- **AIM OF THE TASK**: Check every line of the material below, and show those that contain "with".

- **MATERIAL PROVIDED**:
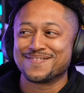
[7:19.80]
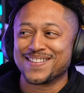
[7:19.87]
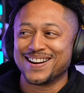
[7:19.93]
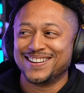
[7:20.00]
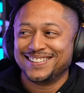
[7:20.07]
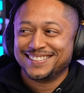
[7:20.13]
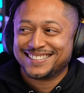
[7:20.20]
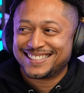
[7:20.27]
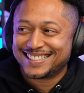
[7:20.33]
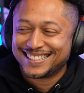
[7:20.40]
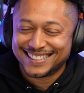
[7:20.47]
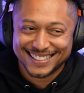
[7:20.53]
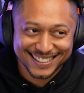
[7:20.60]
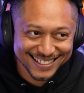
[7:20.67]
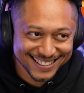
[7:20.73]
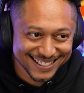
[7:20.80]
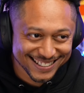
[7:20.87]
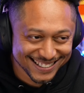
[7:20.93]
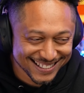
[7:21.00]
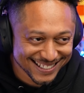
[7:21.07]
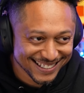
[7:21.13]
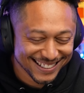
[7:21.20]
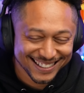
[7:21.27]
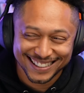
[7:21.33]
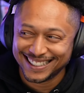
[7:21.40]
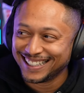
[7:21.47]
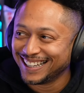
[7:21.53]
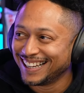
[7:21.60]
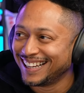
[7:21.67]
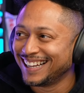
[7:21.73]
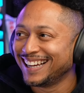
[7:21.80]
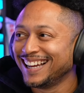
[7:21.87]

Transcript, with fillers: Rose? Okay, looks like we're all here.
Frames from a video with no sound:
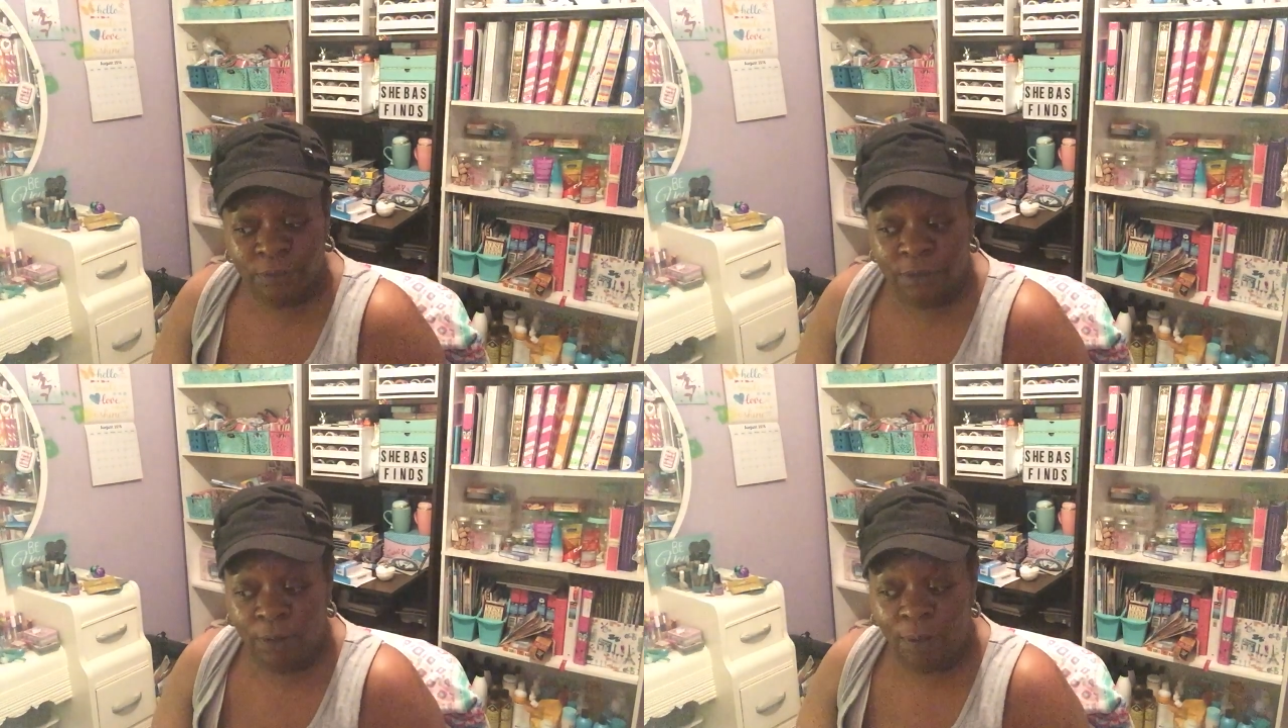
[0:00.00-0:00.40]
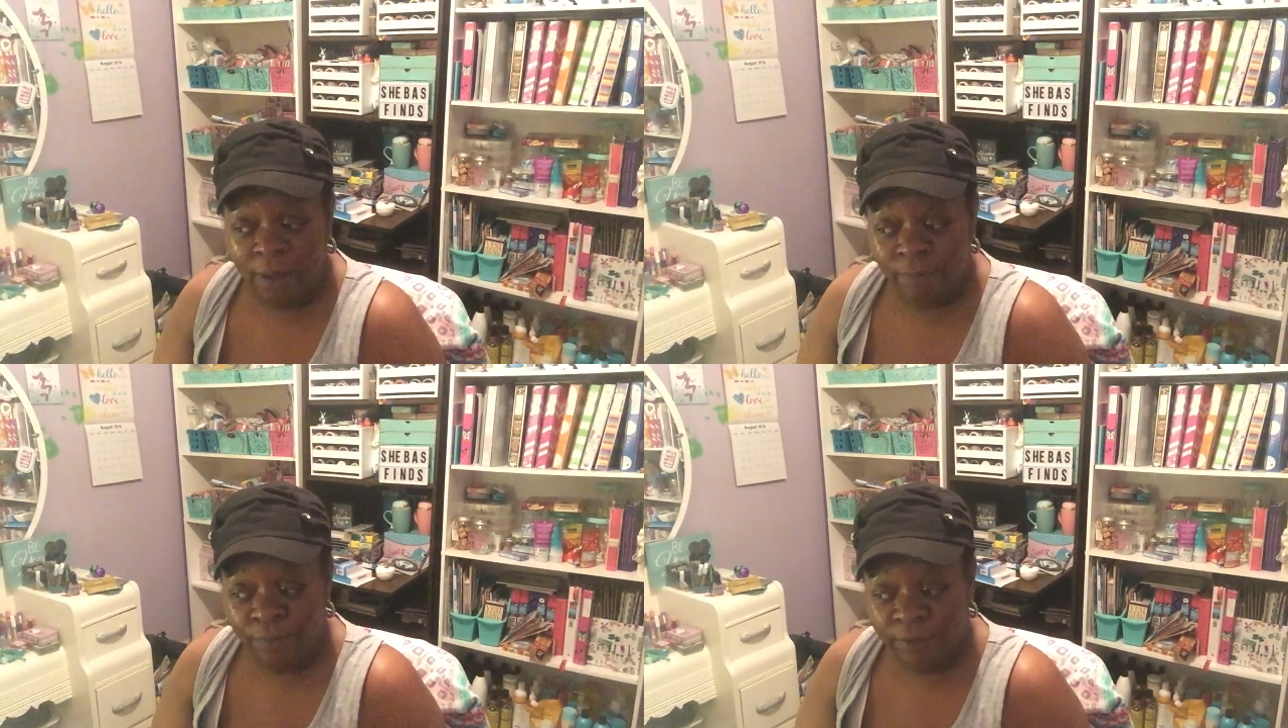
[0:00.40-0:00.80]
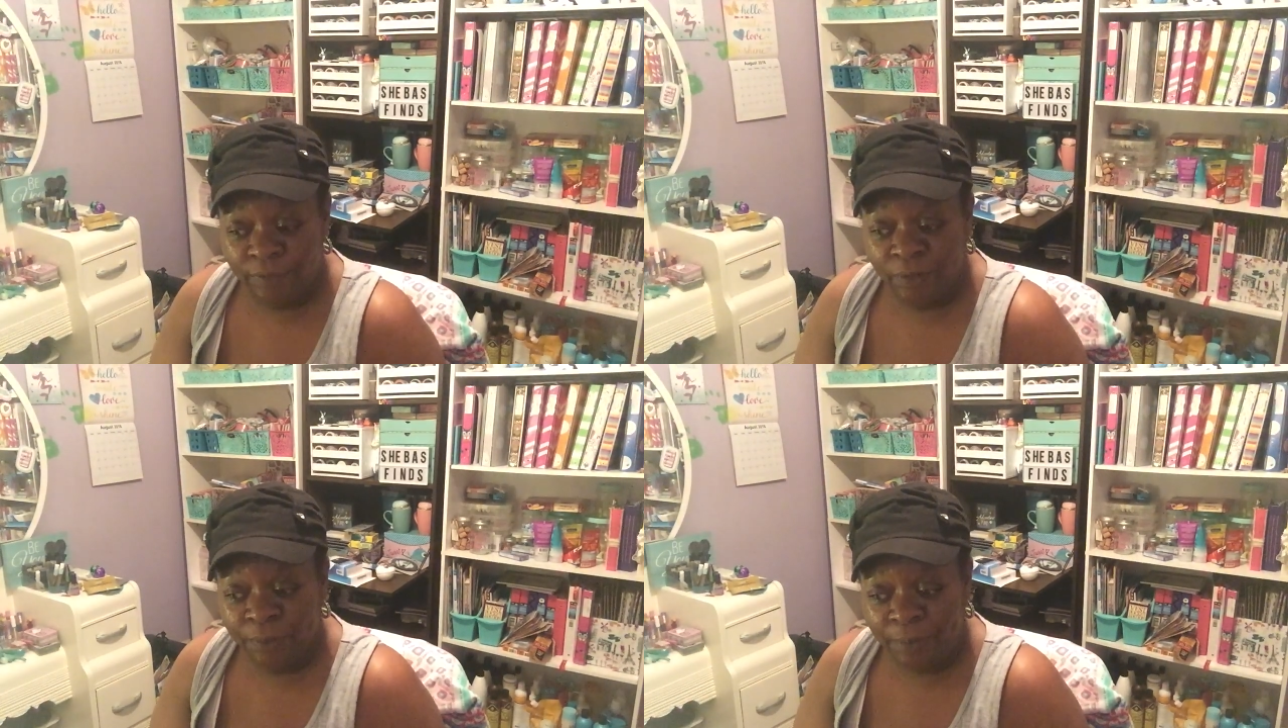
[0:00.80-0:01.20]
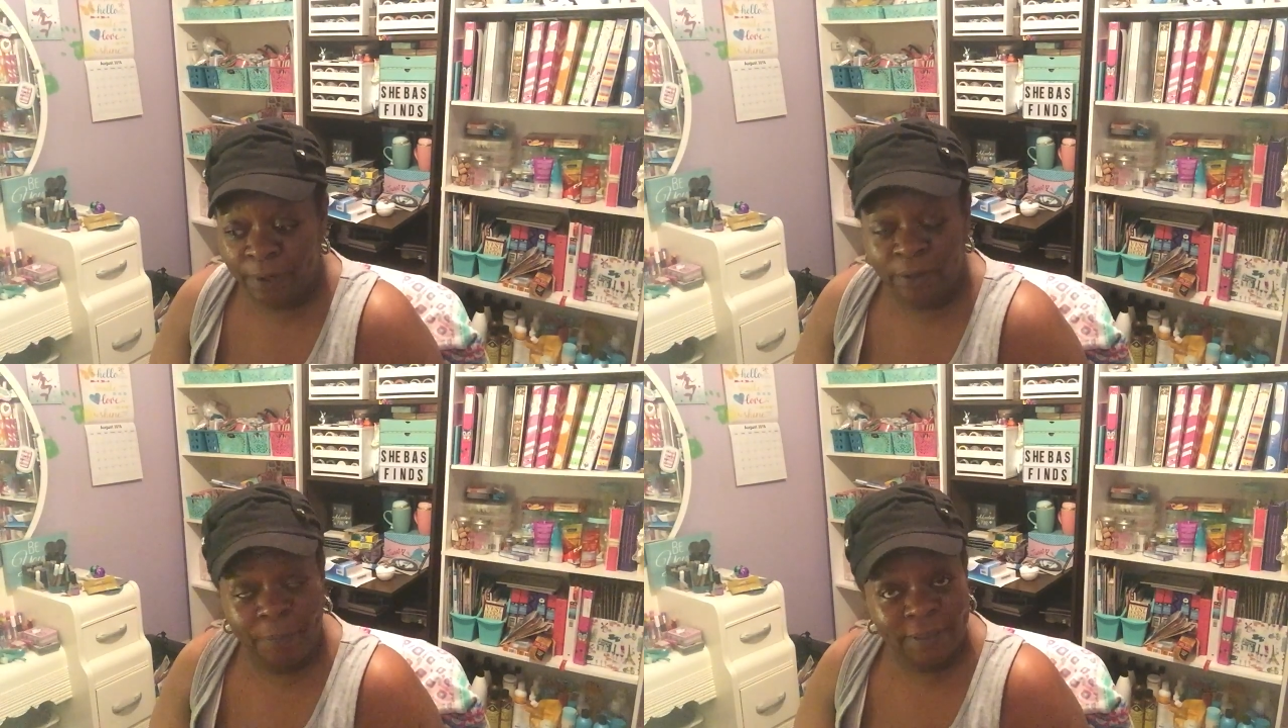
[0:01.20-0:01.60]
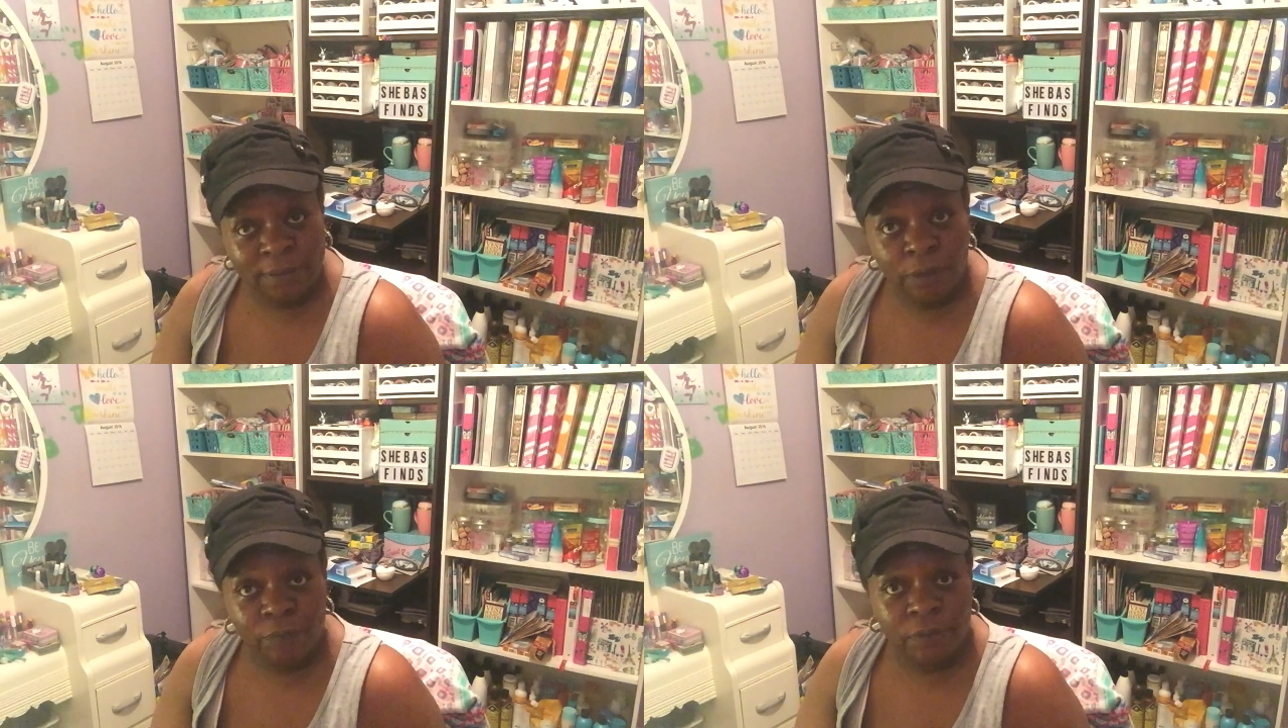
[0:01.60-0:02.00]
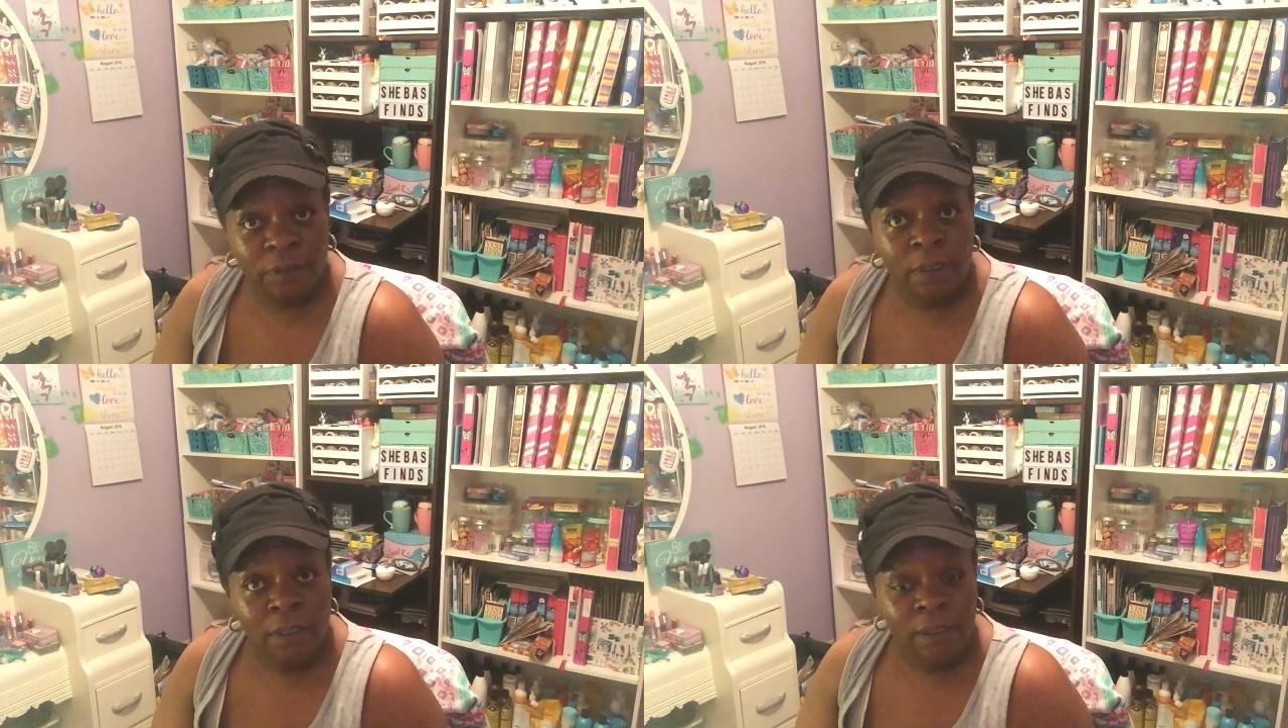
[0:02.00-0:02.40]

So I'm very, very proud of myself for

- **TASK OUTPUT**:
Transcript, with fillers: Rose? Okay, looks like we're all here.
Frames from a video with no sound:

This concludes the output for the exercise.